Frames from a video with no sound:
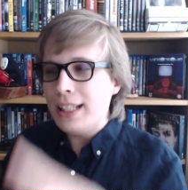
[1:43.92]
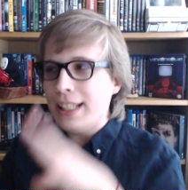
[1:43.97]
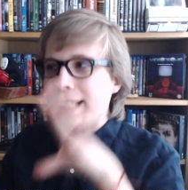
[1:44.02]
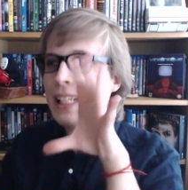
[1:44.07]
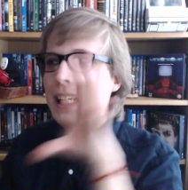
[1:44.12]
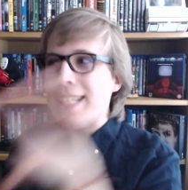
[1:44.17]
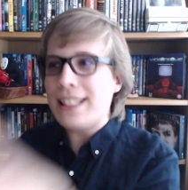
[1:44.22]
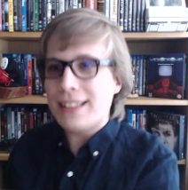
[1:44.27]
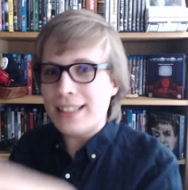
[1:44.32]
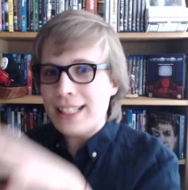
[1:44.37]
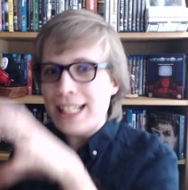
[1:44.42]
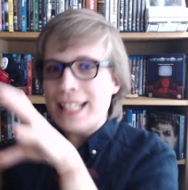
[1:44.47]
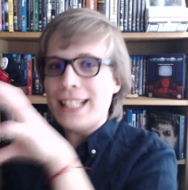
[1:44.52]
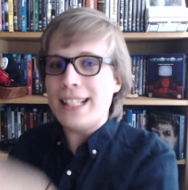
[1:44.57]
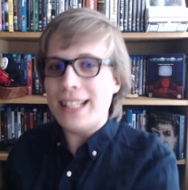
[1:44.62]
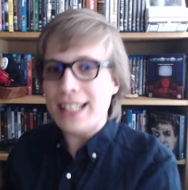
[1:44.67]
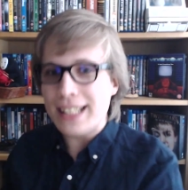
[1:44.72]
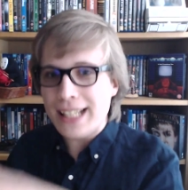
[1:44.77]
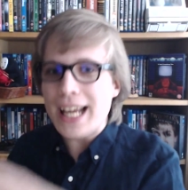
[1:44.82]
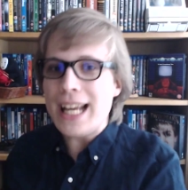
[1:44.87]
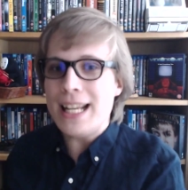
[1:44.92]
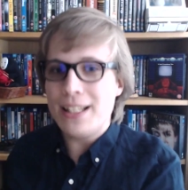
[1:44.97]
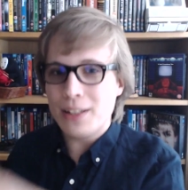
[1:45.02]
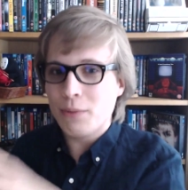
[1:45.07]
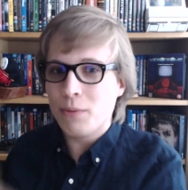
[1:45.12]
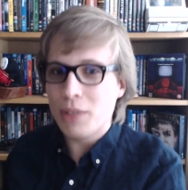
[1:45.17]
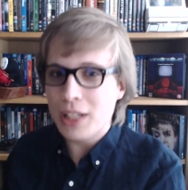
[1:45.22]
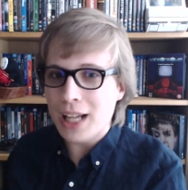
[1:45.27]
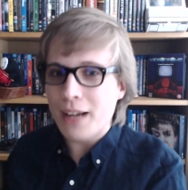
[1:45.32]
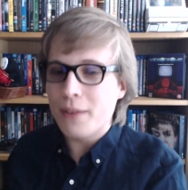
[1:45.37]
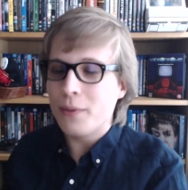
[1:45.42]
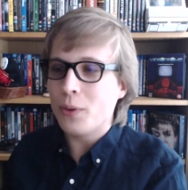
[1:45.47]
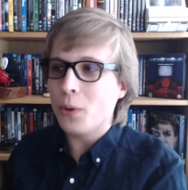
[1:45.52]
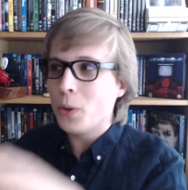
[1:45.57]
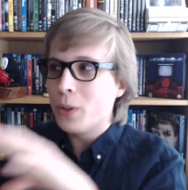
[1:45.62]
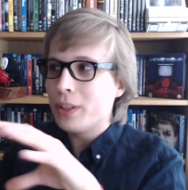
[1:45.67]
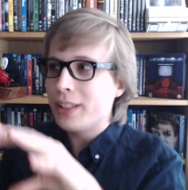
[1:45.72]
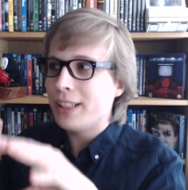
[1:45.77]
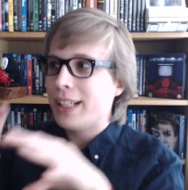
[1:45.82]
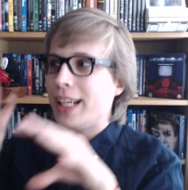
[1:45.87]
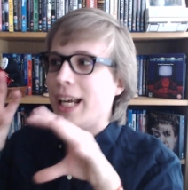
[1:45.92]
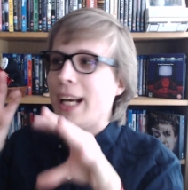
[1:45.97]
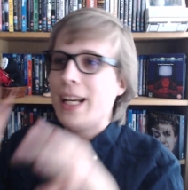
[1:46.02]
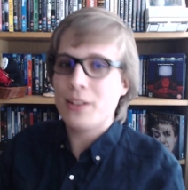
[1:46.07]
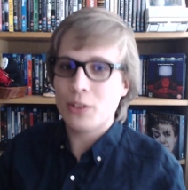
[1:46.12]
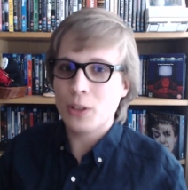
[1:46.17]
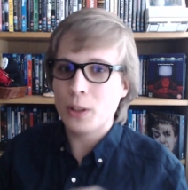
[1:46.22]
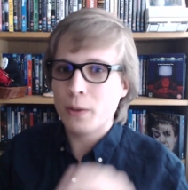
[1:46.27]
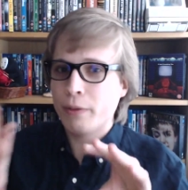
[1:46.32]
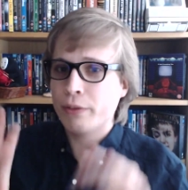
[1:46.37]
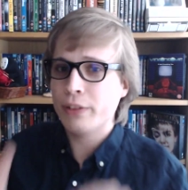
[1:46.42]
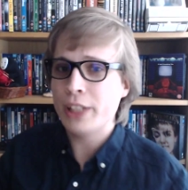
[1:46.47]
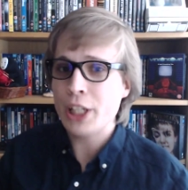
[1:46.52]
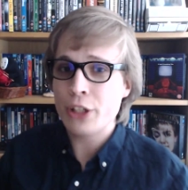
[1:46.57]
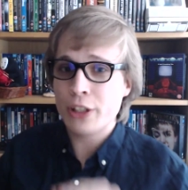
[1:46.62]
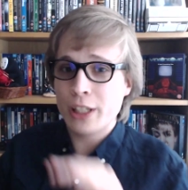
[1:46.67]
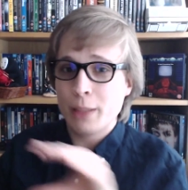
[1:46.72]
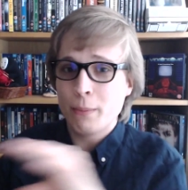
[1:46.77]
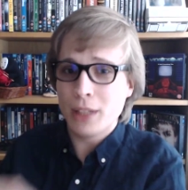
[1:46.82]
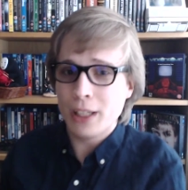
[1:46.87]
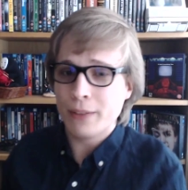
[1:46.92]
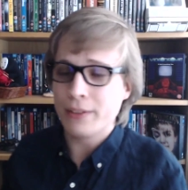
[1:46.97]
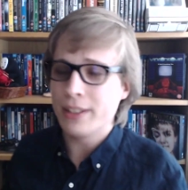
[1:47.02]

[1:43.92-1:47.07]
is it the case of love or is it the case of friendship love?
********************
→ Directions for this task: I'd like the material above repeated exactly, with the pictures omitted.

→ Exercise solution:
Frames from a video with no sound:
[1:43.92]
[1:43.97]
[1:44.02]
[1:44.07]
[1:44.12]
[1:44.17]
[1:44.22]
[1:44.27]
[1:44.32]
[1:44.37]
[1:44.42]
[1:44.47]
[1:44.52]
[1:44.57]
[1:44.62]
[1:44.67]
[1:44.72]
[1:44.77]
[1:44.82]
[1:44.87]
[1:44.92]
[1:44.97]
[1:45.02]
[1:45.07]
[1:45.12]
[1:45.17]
[1:45.22]
[1:45.27]
[1:45.32]
[1:45.37]
[1:45.42]
[1:45.47]
[1:45.52]
[1:45.57]
[1:45.62]
[1:45.67]
[1:45.72]
[1:45.77]
[1:45.82]
[1:45.87]
[1:45.92]
[1:45.97]
[1:46.02]
[1:46.07]
[1:46.12]
[1:46.17]
[1:46.22]
[1:46.27]
[1:46.32]
[1:46.37]
[1:46.42]
[1:46.47]
[1:46.52]
[1:46.57]
[1:46.62]
[1:46.67]
[1:46.72]
[1:46.77]
[1:46.82]
[1:46.87]
[1:46.92]
[1:46.97]
[1:47.02]

[1:43.92-1:47.07]
is it the case of love or is it the case of friendship love?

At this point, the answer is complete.